Historically, coronaviruses such as SARS and MERS tended to affect men disproportionately, according to Dr. Luis Ostrosky-Zeichner, infectious disease specialist at McGovern Medical School at UTHealth in Texas.

During previous epidemics, males were reported to have a worse clinical outcome due to SARS in Hong Kong. They also had a higher risk of dying from MERS, in a study conducted in Saudi Arabia and South Korea.

From an evolutionary perspective, some research suggests that women have a stronger immune response against viral infections than men because they spend part of their lives with a foreign body inside - their offspring - thus granting them a survival advantage.

"It might have to do with hormonal changes," Ostrosky-Zeichner said. "There is actual research in animals that has shown there may be a biological basis for the sort of increasing susceptibility in the male gender and not only that but also an increased severity and response to the virus."


Pre-existing conditions

Initial reports of people with severe Covid-19 disease have found that they were likely to have underlying health conditions such as hypertension, cardiovascular disease and chronic lung disease, according to Global Health 50/50. These conditions tend to be more common among men in the six countries analyzed as well as globally, the institute said, possibly because of riskier lifestyle choices.

"If Covid-19 is following the same kind of patterns that we see across a range of other diseases, what we know is that men tend to have across their life courses ... greater risks of exposure to behaviors that will lead to adverse health outcomes in the long term," says Hawkes.


"So in most countries, for example, what we see is that men smoke tobacco and drink alcohol at far greater rates than women do," she said.

Smoking is a clear example of how such behavior differs between men and women.

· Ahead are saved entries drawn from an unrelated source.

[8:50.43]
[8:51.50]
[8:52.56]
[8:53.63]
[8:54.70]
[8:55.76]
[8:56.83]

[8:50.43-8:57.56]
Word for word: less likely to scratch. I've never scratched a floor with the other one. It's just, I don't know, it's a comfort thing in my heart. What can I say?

China has the largest smoking population in the world, with around 316 million adult smokers. But while over 50% of Chinese men smoke, less than 3% of women do, according to the Chinese Center for Disease Control and Prevention.

In Italy, 7 million men smoke as opposed to the 4.5 million women, according to 2020 data released by the National Health Institute (ISS)

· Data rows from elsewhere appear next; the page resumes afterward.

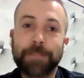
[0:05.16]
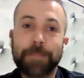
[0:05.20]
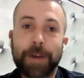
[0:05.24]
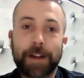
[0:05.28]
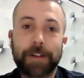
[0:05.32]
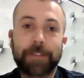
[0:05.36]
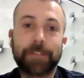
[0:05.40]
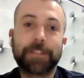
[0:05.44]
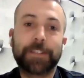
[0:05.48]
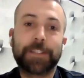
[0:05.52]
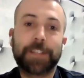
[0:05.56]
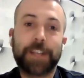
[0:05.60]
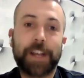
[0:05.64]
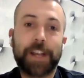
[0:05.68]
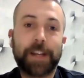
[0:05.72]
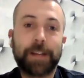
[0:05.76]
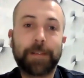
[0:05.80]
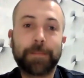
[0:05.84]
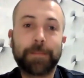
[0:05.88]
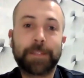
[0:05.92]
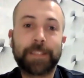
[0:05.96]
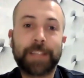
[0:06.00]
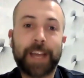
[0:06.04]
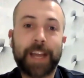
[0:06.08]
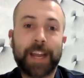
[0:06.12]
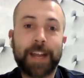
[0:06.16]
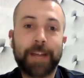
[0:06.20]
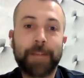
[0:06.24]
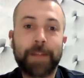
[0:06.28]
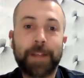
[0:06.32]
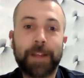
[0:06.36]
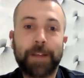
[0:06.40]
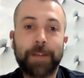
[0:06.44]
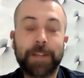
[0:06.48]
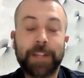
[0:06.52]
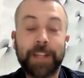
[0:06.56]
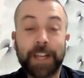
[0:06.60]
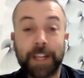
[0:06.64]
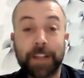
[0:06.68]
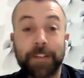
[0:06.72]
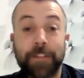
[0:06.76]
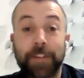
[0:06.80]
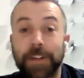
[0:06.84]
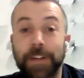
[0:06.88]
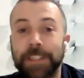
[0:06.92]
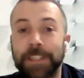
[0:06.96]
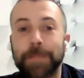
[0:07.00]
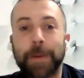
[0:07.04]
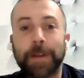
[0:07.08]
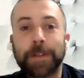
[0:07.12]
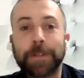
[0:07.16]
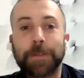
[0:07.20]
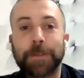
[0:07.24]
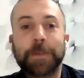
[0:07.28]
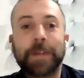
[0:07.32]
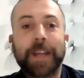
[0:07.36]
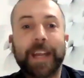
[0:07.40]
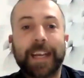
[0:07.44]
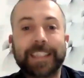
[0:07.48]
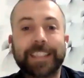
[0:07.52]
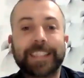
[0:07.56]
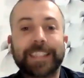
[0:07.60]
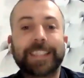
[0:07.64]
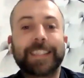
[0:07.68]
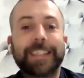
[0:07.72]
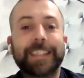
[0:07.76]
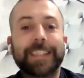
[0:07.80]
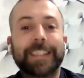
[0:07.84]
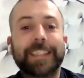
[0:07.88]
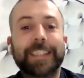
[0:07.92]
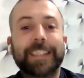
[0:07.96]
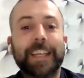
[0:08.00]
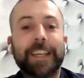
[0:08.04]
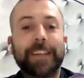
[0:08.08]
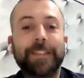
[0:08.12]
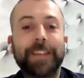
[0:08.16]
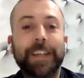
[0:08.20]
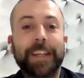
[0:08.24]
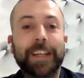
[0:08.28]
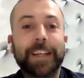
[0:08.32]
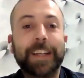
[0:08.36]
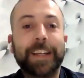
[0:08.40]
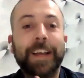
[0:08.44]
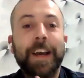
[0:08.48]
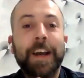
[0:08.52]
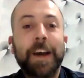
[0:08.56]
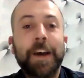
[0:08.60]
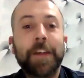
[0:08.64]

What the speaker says: Michael James and I'm here with another very special guest this evening.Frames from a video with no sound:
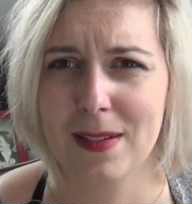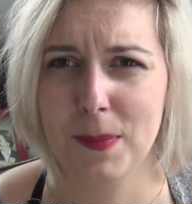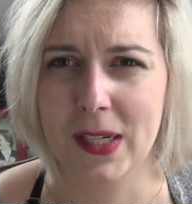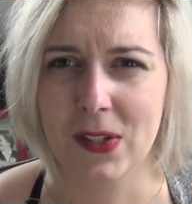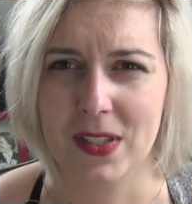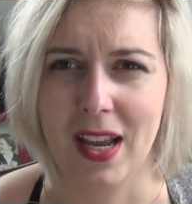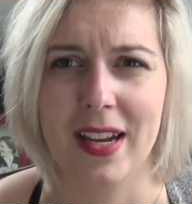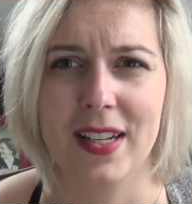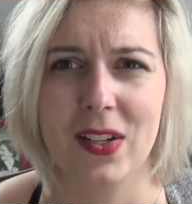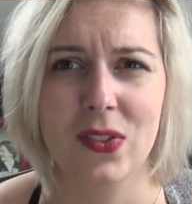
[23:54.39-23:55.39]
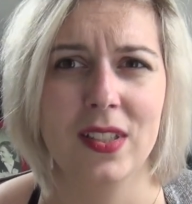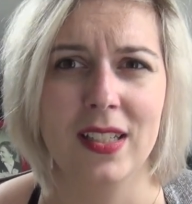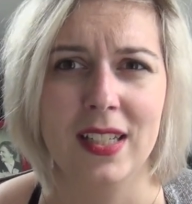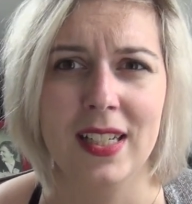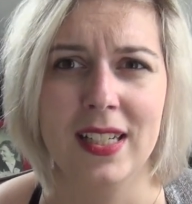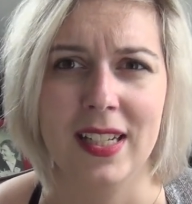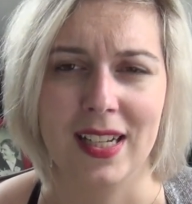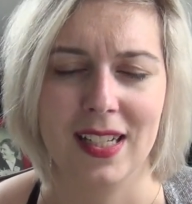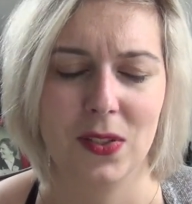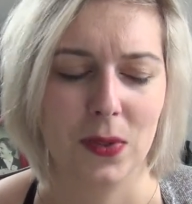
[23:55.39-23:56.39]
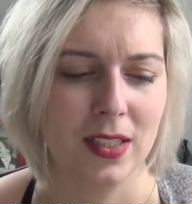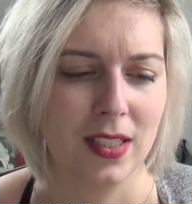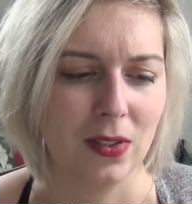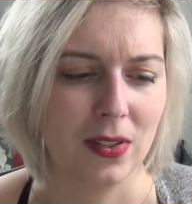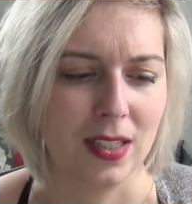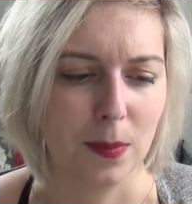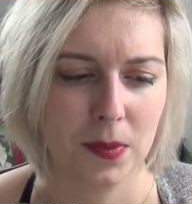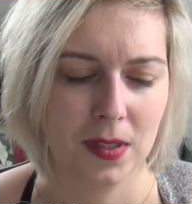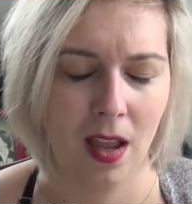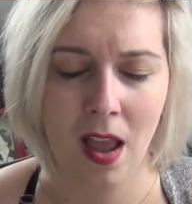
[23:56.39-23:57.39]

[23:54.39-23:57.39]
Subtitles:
because I don't need extra needle tips.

The institute reported that, upon admission to hospital, "a third more Covid-19-positive smokers had a more serious clinical situation than non-smokers."

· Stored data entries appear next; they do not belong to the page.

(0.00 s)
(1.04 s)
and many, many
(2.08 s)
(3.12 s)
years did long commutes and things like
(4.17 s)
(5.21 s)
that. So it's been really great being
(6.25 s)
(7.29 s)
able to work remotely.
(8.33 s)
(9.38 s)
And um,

For these smokers, the risk of needing intensive care and mechanical ventilation is "more than double.

"If you've got a group of men who have been smokers in their lifetime and then get it [Covid-19] and now have chronic lung disease as a result of the smoking, and then get exposed to corona infection, it seems as if they are more likely to suffer from severe corona infection, and be at risk of death," Hawkes said.

Other studies have shown that Italian men also have higher rates of hypertension than age-matched females, while Chinese men tend to have higher blood pressure and are more likely to have Type 2 diabetes.

All these factors contribute to possible complications if they get the coronavirus, researchers say.

But the lack of data on how many men died of novel coronavirus as opposed to women, Global Health 50/50 researchers say, feels like a missed opportunity for governments to implement public health policies that target certain groups of people who are significantly more vulnerable than the rest of the population.

"What Covid-19 reveals is a classic case of failing to use data for decision making. For every patient there is a record of their sex. But that data is not collated and analyzed with a gender lens," Dr. Kent Buse, co-founder of GH5050 and chief of strategic policy directions at UNAIDS told CNN.

The same view is shared by Arthur Caplan, a bioethicist at New York University,

"All data establishing risk, ability to recover, infectivity is crucial in a pandemic," he told CNN. "Data ought to be collected, transparent as to methods, and disseminated promptly."

For as long as this data is not made publicly available, it cannot be analyzed by outside experts, like Global Health 50/50, for clues on why men seem to be dying more from Covid-19.